Five family members were in the house when police arrived. They say three witnessed the incident.
‘We are all one, right?’
“I seen two young officers,” said Michelle. “When I looked at them, they were roughly my age category [29 years old]. No older than me.
“If they’re going to answer a 911 call, they need to understand what type of area they’re coming around to know if it’s something that they can handle. If not, you send someone that’s more experienced.”
Asked if race played an issue in the shooting death, Claudius Campbell was emphatic that it did.
“Racism is everywhere all over the world. It’s here in Canada too. And we all have to put our eye on it and put a stop to it. Because we all have to live together. We all are one, right?”
Chief points to ‘positive changes’
Peel Regional Police Chief Nishan Duraiappah offered condolences on behalf of the force in a news release following the shooting and recognized the “tragic outcome.
“Key members of the black community and the Peel Police black advisory committee have seen positive changes in police and community engagement. The value of relationships will continue to be number one for myself and Peel Regional Police.”
In March, Ontario’s Human Rights Tribunal ruled Peel Regional Police officers discriminated against a six-year-old black girl when they handcuffed her wrists behind her back and kept her restrained for nearly half an hour.

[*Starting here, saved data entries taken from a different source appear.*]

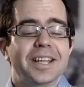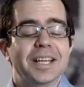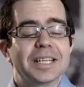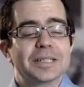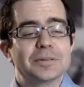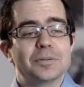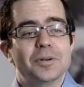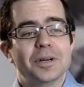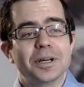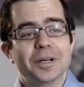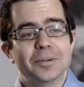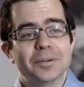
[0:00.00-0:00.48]

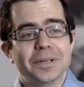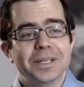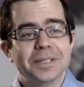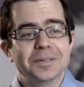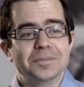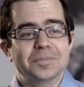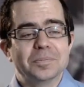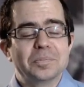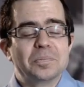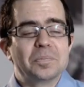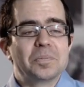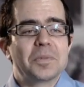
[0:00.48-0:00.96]
that's why
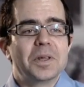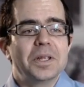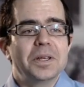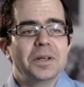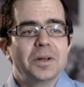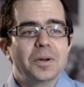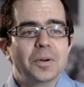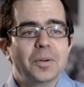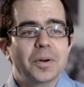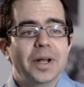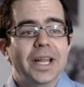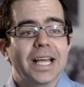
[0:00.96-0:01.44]
when
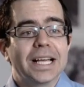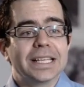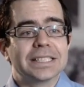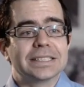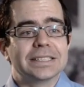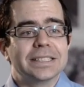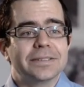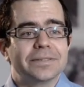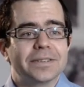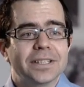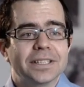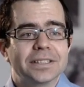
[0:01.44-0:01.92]

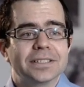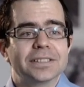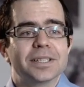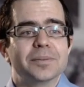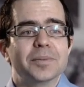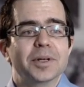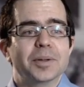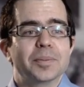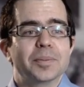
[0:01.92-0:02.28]
asked if there's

Two white Peel Regional Police constables were called to the school after administrators requested assistance with the girl, who they said was acting violently.

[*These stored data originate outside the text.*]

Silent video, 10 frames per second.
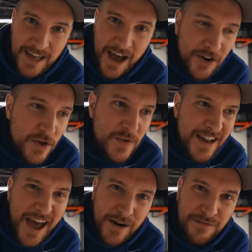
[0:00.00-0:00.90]
How do you
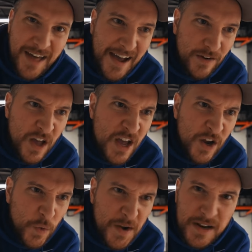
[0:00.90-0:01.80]
get out of that
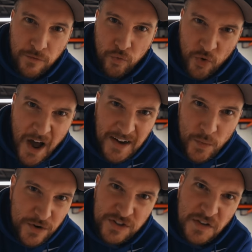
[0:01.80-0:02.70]
creative
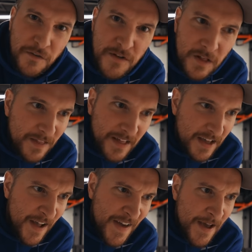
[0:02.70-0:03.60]
rut where you're just feeling
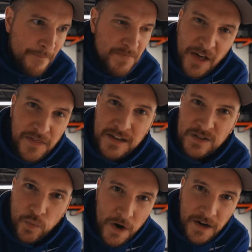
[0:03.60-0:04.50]
like nothing
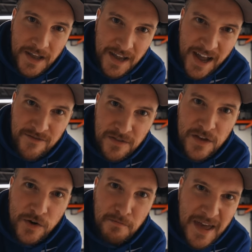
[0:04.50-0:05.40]
is working,
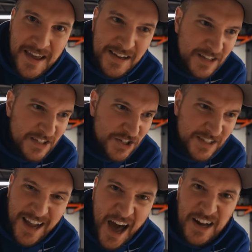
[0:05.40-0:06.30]
everything you're making is
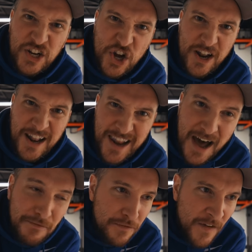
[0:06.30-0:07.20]
just not good
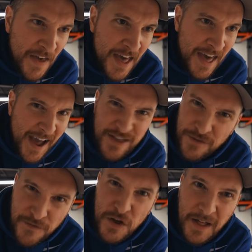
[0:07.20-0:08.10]
enough? And
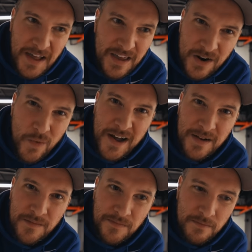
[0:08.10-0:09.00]
you feel like, you know
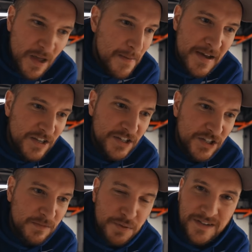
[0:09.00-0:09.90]
what, maybe I should
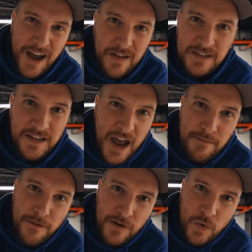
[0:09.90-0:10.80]
just put down this
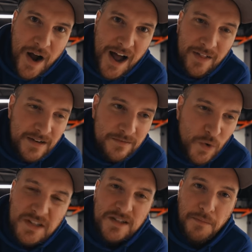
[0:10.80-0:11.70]
camera for a while and
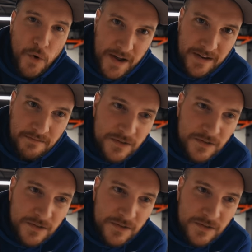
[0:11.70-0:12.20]
what's the point?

Adjudicator Brenda Bowlby called the response a “clear overreaction” that can only be explained, at least in part, by the officers’ implicit racial bias.

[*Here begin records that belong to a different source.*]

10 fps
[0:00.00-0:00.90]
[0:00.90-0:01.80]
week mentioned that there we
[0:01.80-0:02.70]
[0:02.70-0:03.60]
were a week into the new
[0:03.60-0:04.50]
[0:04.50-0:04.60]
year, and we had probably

‘I don’t like police anymore’
Due to complications related to the COVID-19 pandemic, the Campbell family had to wait almost two months before they could bury their son.
At the funeral, Bishop Devon Eccles said: “It’s time for us to rise up as a community, as people and say that ‘enough is enough’. He’s not the only one, and he won’t be the last one unless we stand to do something about it. And so today I mourn with you. I cry with you. And I grieve with you over this senseless loss. A young man, 26 years old, is cut down in his prime.”
As the SIU continues its investigation into the shooting, Claudius Campbell impatiently waits. Why, he asks, did the police kill his son when he was the one who called them for help?
“I don’t like police anymore. I used to respect them. Two gunshots in my son’s chest? The guy is not a criminal. He’s not wanted. You only shoot the wanted people, right? They come in the house and they murder him, just like that.
“Where does that happen? Where does that fit in? Tell me now. Can’t find an answer. We need answers.”